━━━━━ SUPPLIED MATERIAL

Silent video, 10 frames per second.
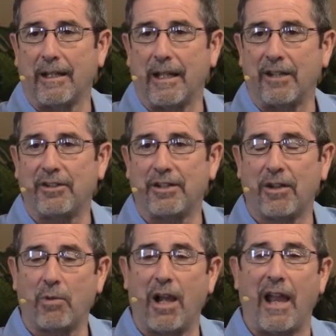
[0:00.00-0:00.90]
And she
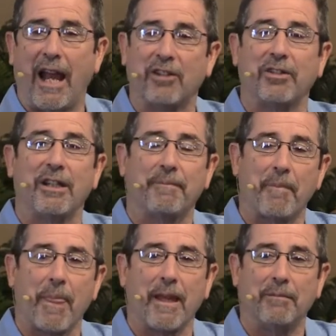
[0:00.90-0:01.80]
said, Well, actually,
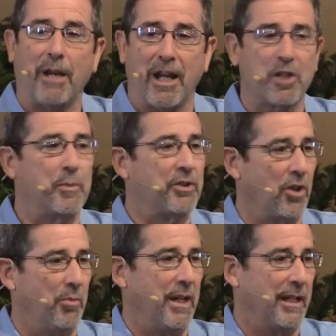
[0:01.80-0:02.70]
my husband
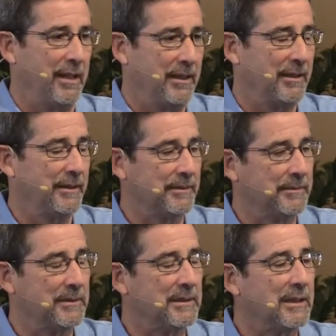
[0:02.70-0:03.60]
told me.
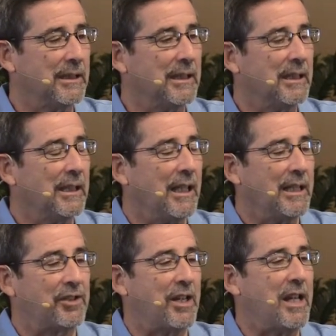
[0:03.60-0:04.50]

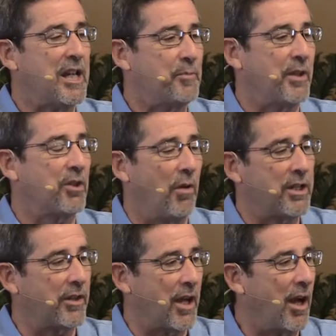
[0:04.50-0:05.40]
You see, he's been going
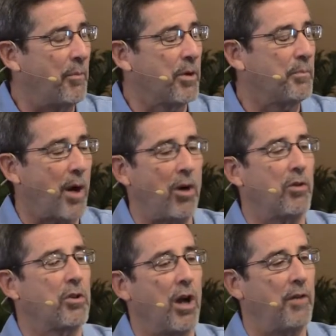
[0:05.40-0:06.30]
to the Hubbard
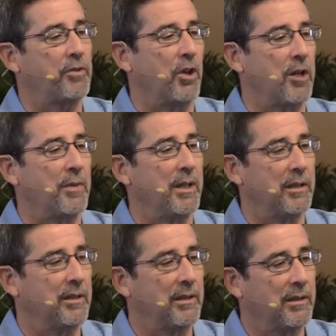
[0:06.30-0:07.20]
Barrow golf tournament
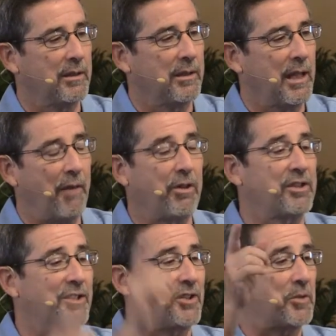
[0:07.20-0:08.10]
ever
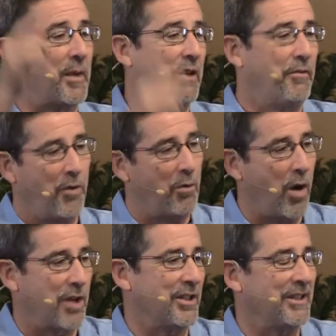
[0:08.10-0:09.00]
since it's been at Fort
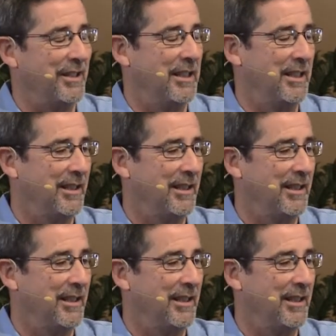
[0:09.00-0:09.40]
Washington.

━━━━━━━━━━

● TASK TO CARRY OUT
The copy you write out must match the entries word for word, minus their pictures.

● EXERCISE ANSWER
Silent video, 10 frames per second.
[0:00.00-0:00.90]
And she
[0:00.90-0:01.80]
said, Well, actually,
[0:01.80-0:02.70]
my husband
[0:02.70-0:03.60]
told me.
[0:03.60-0:04.50]

[0:04.50-0:05.40]
You see, he's been going
[0:05.40-0:06.30]
to the Hubbard
[0:06.30-0:07.20]
Barrow golf tournament
[0:07.20-0:08.10]
ever
[0:08.10-0:09.00]
since it's been at Fort
[0:09.00-0:09.40]
Washington.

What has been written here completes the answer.